_Task details_
Repeat each entry as written and leave the images out of the copy.

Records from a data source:
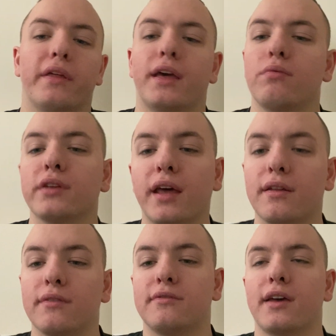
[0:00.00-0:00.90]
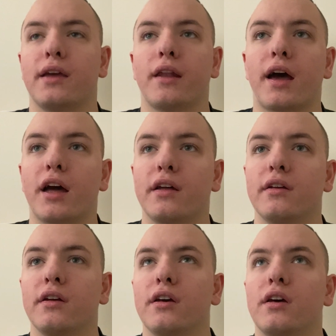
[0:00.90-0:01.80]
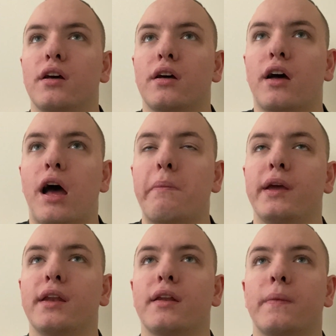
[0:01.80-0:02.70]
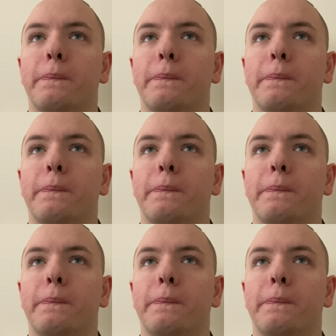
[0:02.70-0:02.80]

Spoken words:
Like, it was getting insane. I mean,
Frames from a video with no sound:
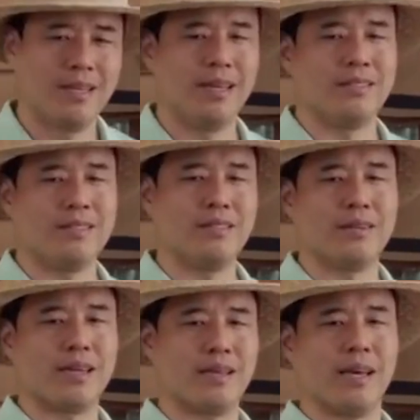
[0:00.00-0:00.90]
I see you
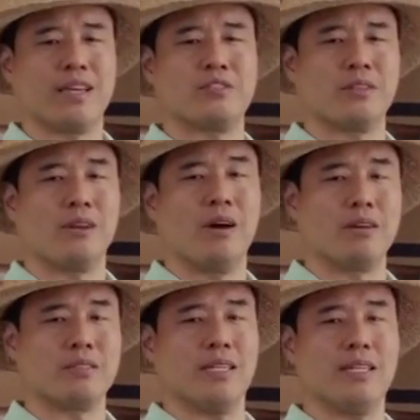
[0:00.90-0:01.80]
got the extra
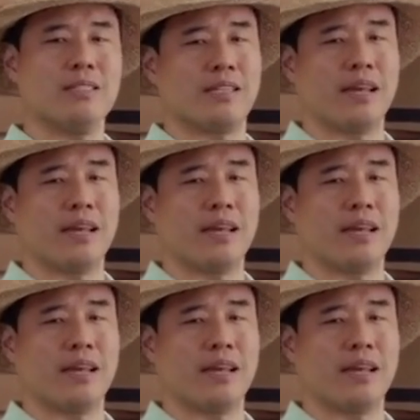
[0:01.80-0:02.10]
long tees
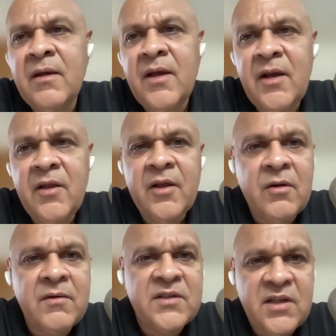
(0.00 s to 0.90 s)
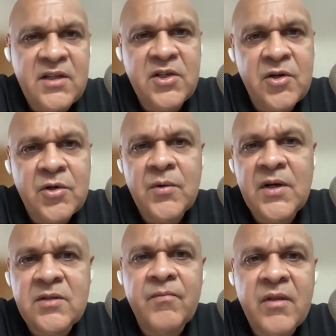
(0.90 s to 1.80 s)
And you can always reach out to
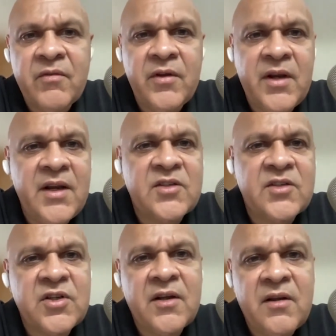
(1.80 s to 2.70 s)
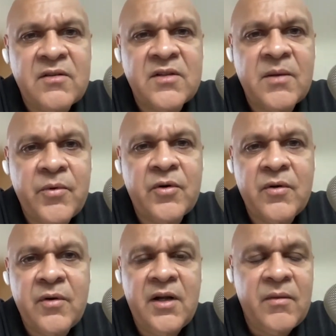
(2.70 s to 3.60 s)
us if you need extra support
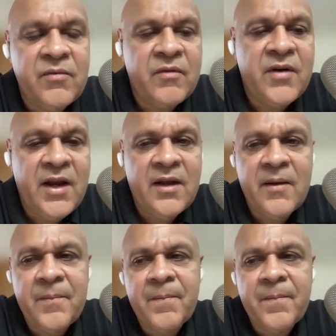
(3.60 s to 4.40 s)
in terms of data.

_Task output_
[0:00.00-0:00.90]
[0:00.90-0:01.80]
[0:01.80-0:02.70]
[0:02.70-0:02.80]

Spoken words:
Like, it was getting insane. I mean,
Frames from a video with no sound:
[0:00.00-0:00.90]
I see you
[0:00.90-0:01.80]
got the extra
[0:01.80-0:02.10]
long tees
(0.00 s to 0.90 s)
(0.90 s to 1.80 s)
And you can always reach out to
(1.80 s to 2.70 s)
(2.70 s to 3.60 s)
us if you need extra support
(3.60 s to 4.40 s)
in terms of data.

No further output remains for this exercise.